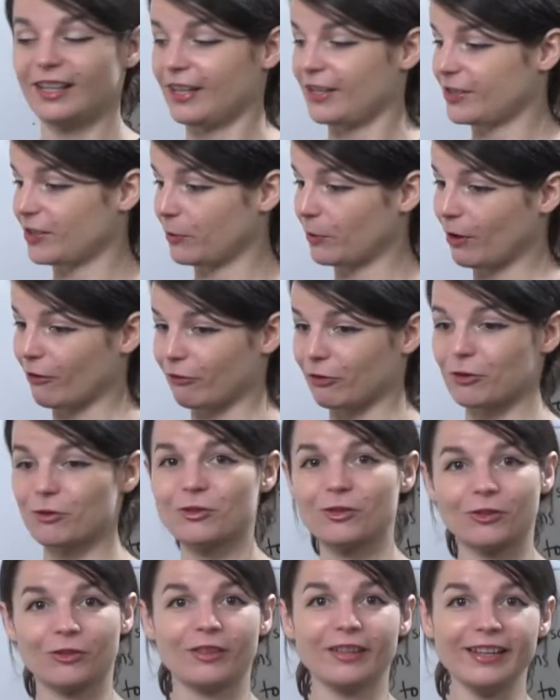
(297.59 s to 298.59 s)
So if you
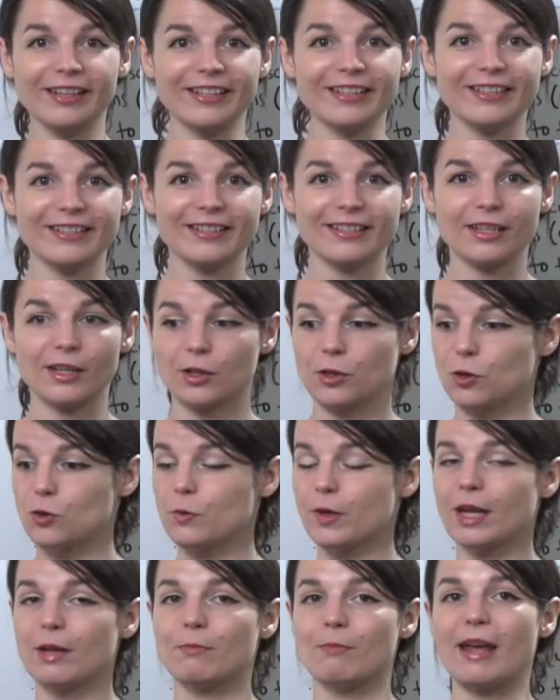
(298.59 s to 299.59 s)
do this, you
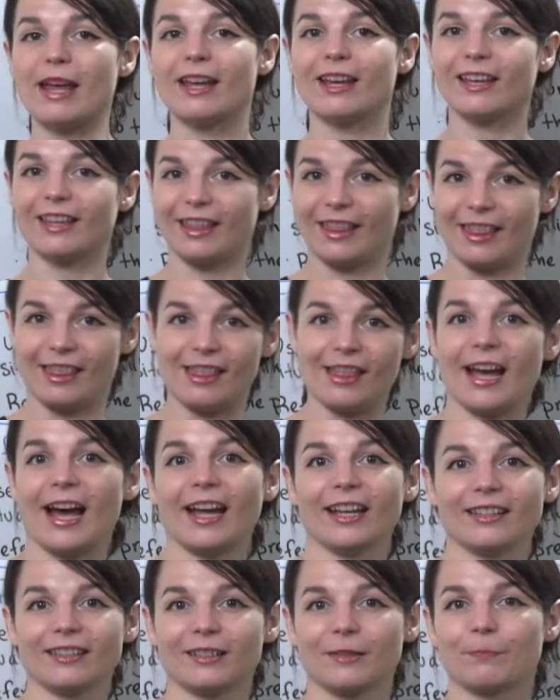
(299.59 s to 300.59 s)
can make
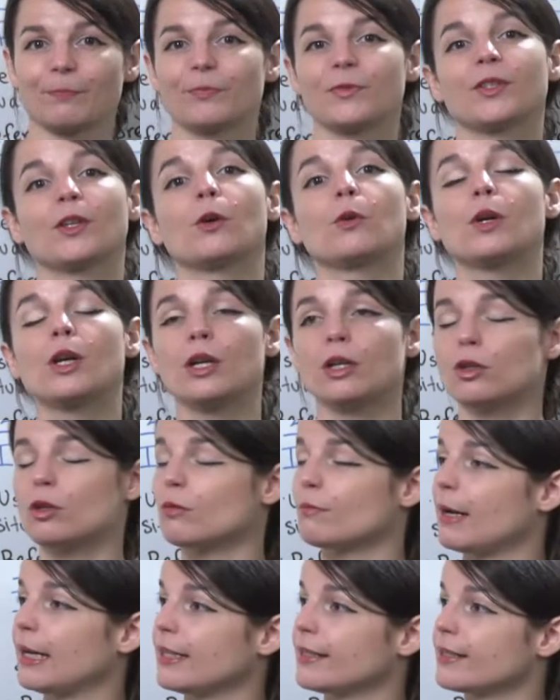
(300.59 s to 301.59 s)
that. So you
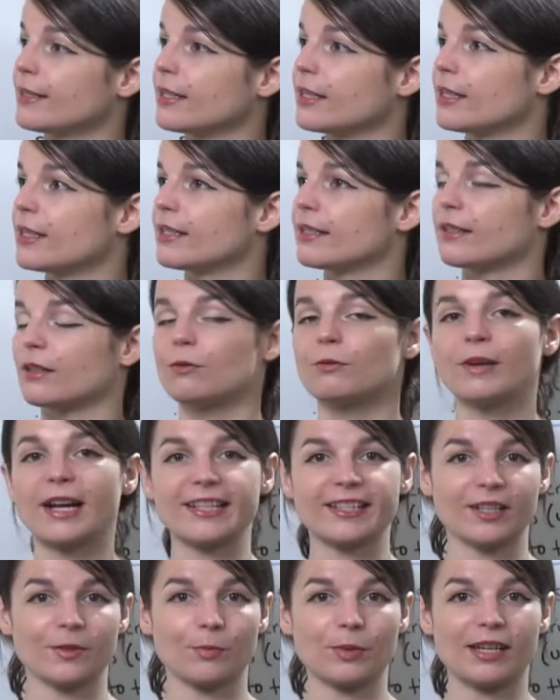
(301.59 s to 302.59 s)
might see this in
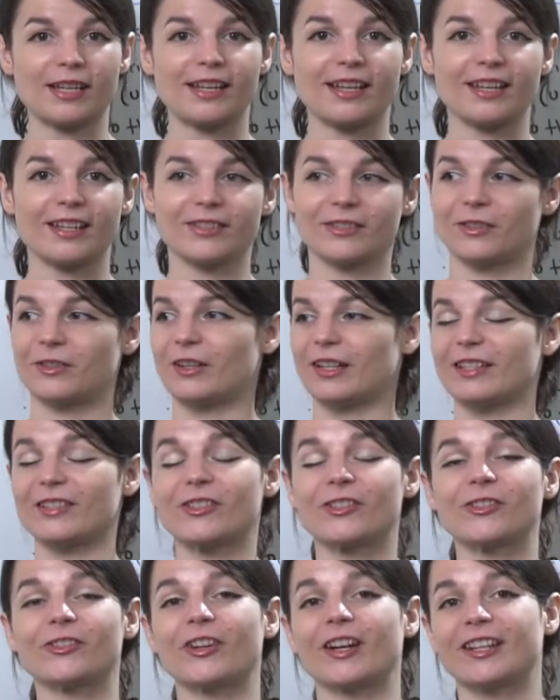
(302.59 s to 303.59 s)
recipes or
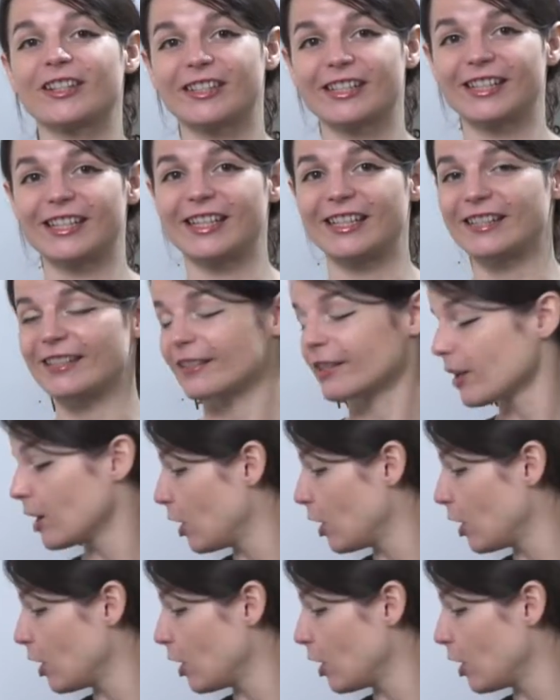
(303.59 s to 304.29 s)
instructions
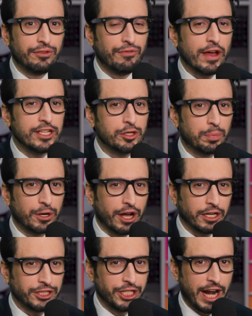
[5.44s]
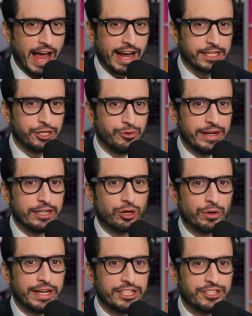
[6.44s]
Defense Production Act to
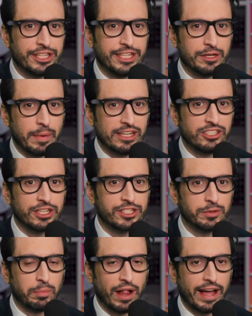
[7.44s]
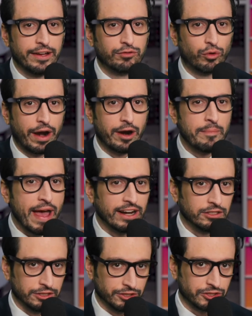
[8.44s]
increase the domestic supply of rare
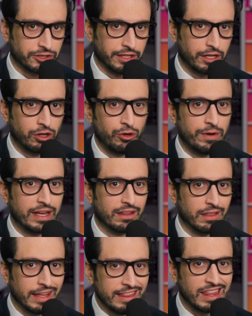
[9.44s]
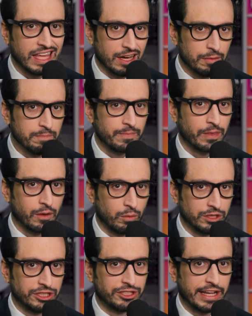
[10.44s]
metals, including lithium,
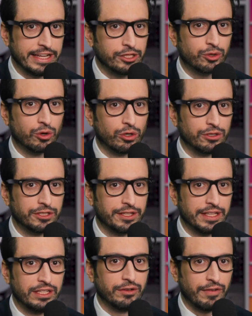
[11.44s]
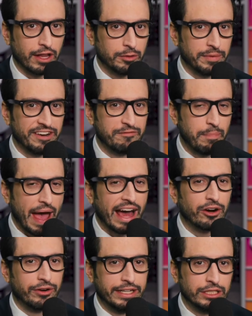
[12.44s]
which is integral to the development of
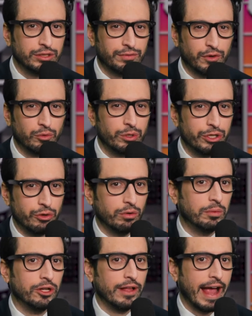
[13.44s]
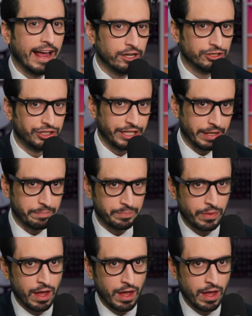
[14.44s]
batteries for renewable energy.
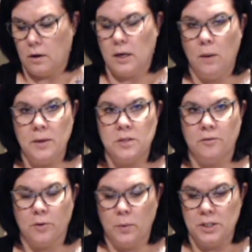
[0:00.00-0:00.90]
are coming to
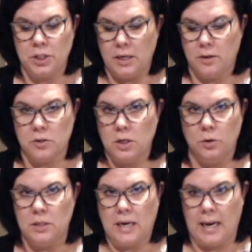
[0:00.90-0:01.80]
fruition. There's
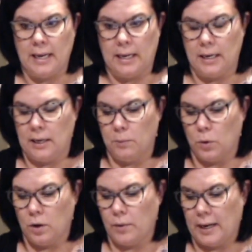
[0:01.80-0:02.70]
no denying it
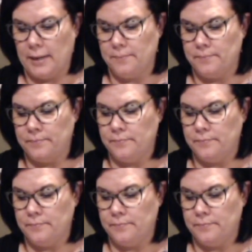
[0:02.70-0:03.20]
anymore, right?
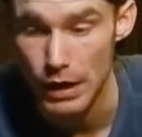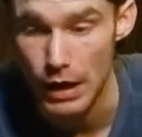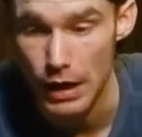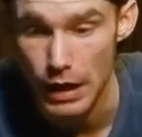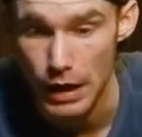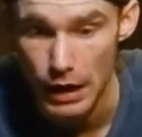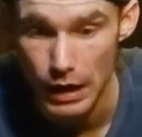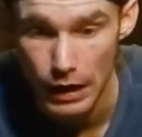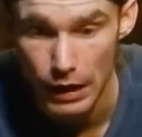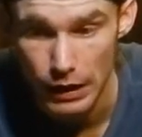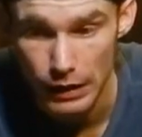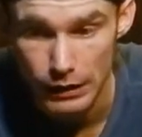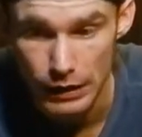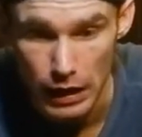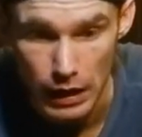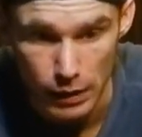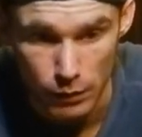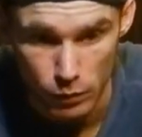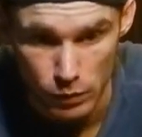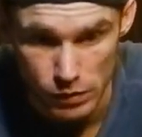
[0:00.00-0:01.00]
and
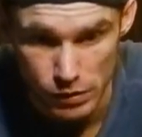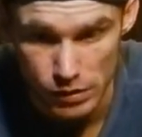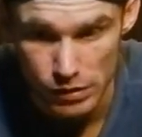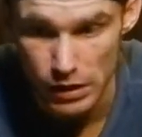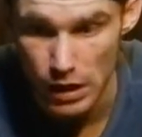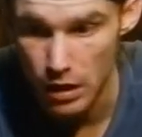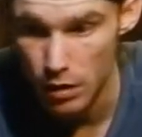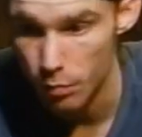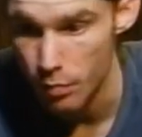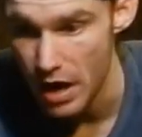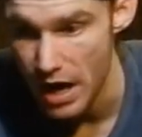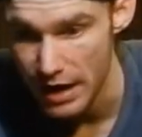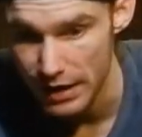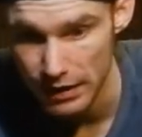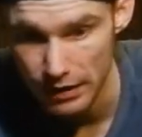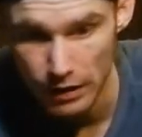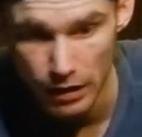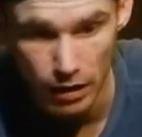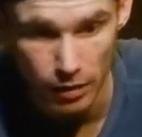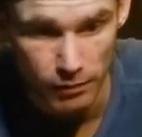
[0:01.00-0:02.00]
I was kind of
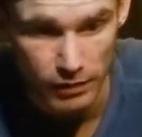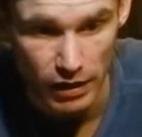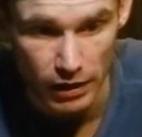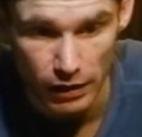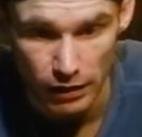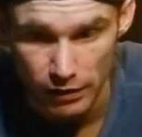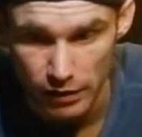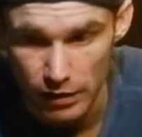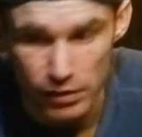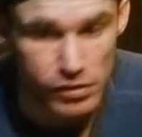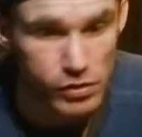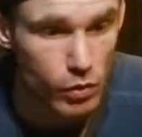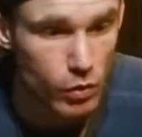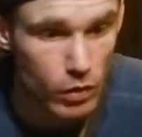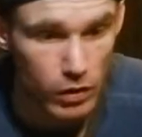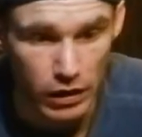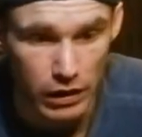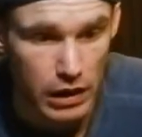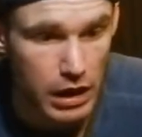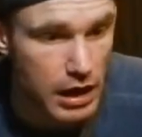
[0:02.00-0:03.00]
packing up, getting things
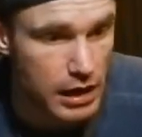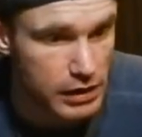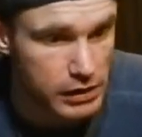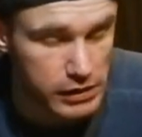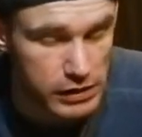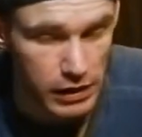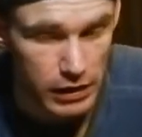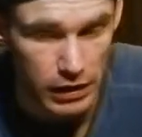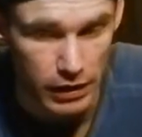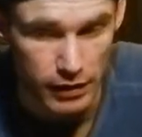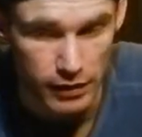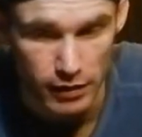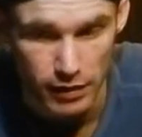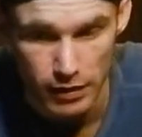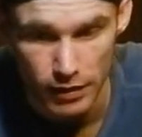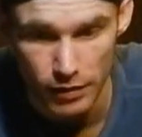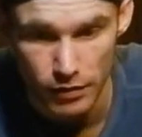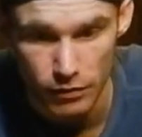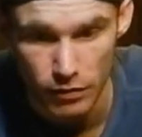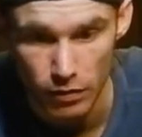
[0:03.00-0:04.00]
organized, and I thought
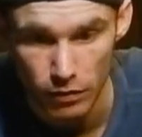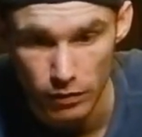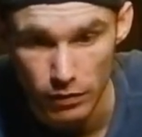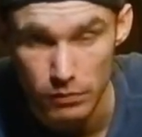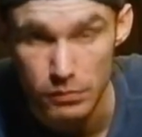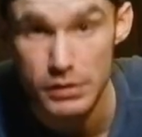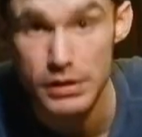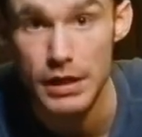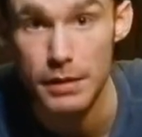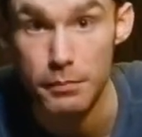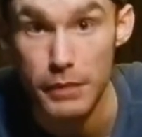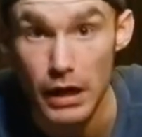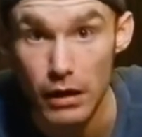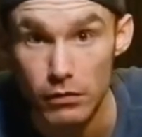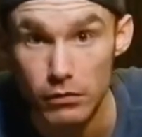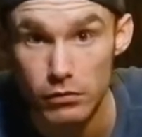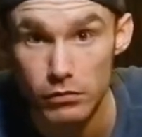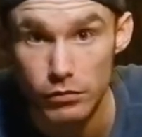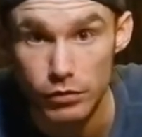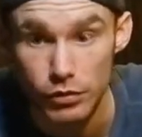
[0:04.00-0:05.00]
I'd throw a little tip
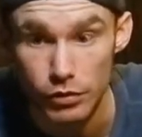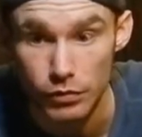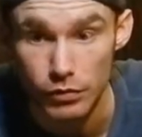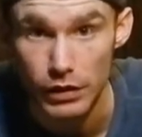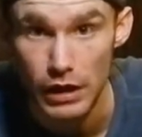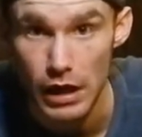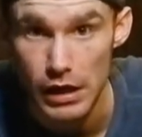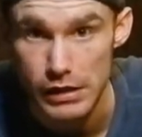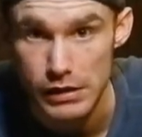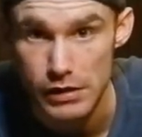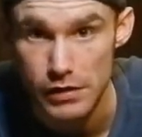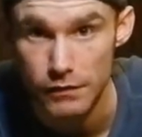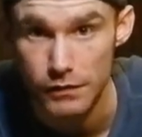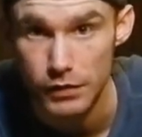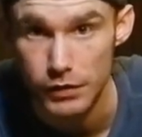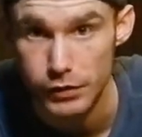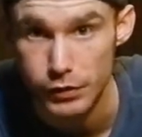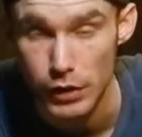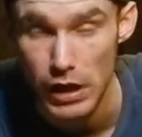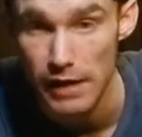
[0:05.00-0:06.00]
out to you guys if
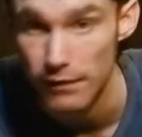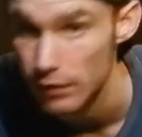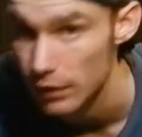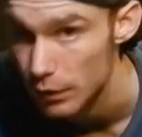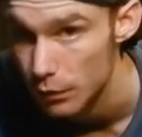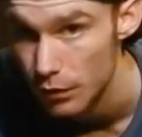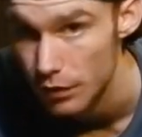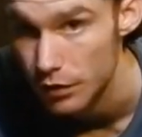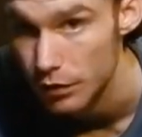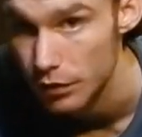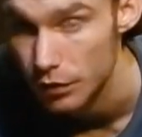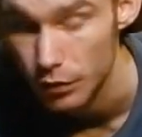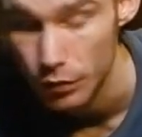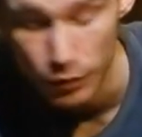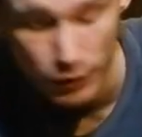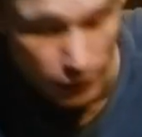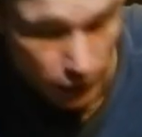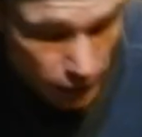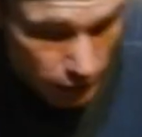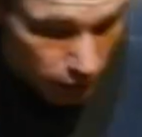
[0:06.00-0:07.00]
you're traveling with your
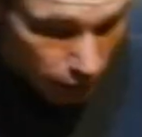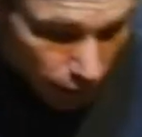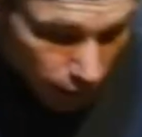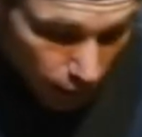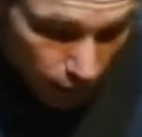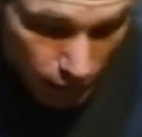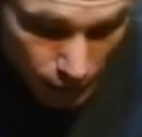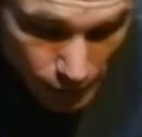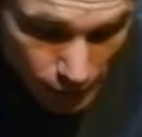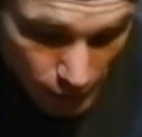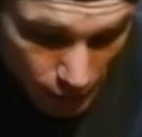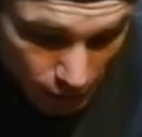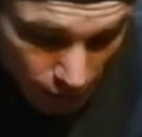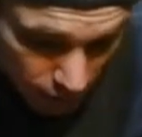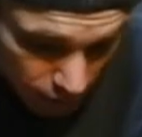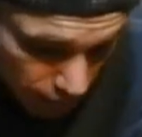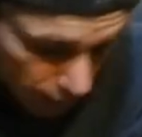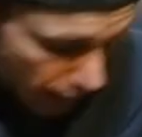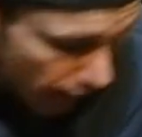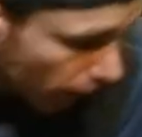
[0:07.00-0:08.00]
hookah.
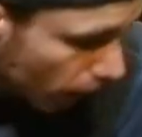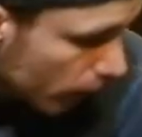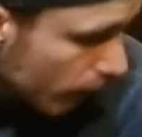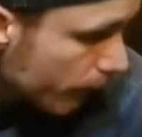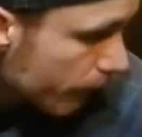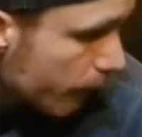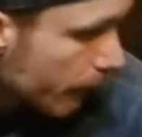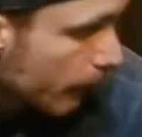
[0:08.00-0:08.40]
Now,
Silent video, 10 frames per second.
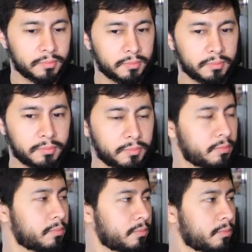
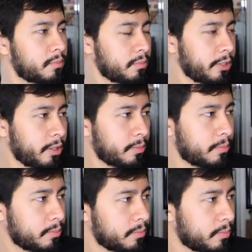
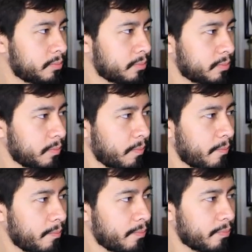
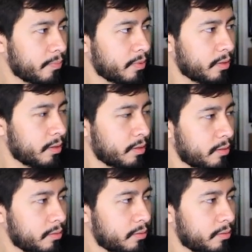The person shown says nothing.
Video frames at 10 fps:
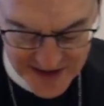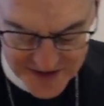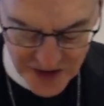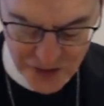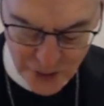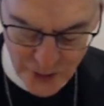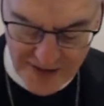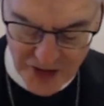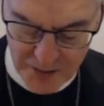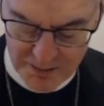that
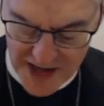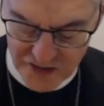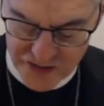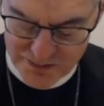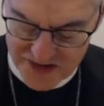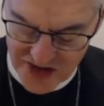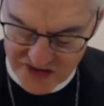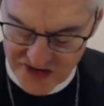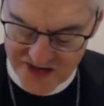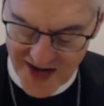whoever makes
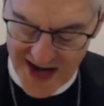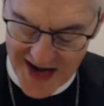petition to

:::

Leaving every picture out, repeat each line of the material exactly.

• Exercise response:
(297.59 s to 298.59 s)
So if you
(298.59 s to 299.59 s)
do this, you
(299.59 s to 300.59 s)
can make
(300.59 s to 301.59 s)
that. So you
(301.59 s to 302.59 s)
might see this in
(302.59 s to 303.59 s)
recipes or
(303.59 s to 304.29 s)
instructions
[5.44s]
[6.44s]
Defense Production Act to
[7.44s]
[8.44s]
increase the domestic supply of rare
[9.44s]
[10.44s]
metals, including lithium,
[11.44s]
[12.44s]
which is integral to the development of
[13.44s]
[14.44s]
batteries for renewable energy.
[0:00.00-0:00.90]
are coming to
[0:00.90-0:01.80]
fruition. There's
[0:01.80-0:02.70]
no denying it
[0:02.70-0:03.20]
anymore, right?
[0:00.00-0:01.00]
and
[0:01.00-0:02.00]
I was kind of
[0:02.00-0:03.00]
packing up, getting things
[0:03.00-0:04.00]
organized, and I thought
[0:04.00-0:05.00]
I'd throw a little tip
[0:05.00-0:06.00]
out to you guys if
[0:06.00-0:07.00]
you're traveling with your
[0:07.00-0:08.00]
hookah.
[0:08.00-0:08.40]
Now,
Silent video, 10 frames per second.
The person shown says nothing.
Video frames at 10 fps:
that
whoever makes
petition to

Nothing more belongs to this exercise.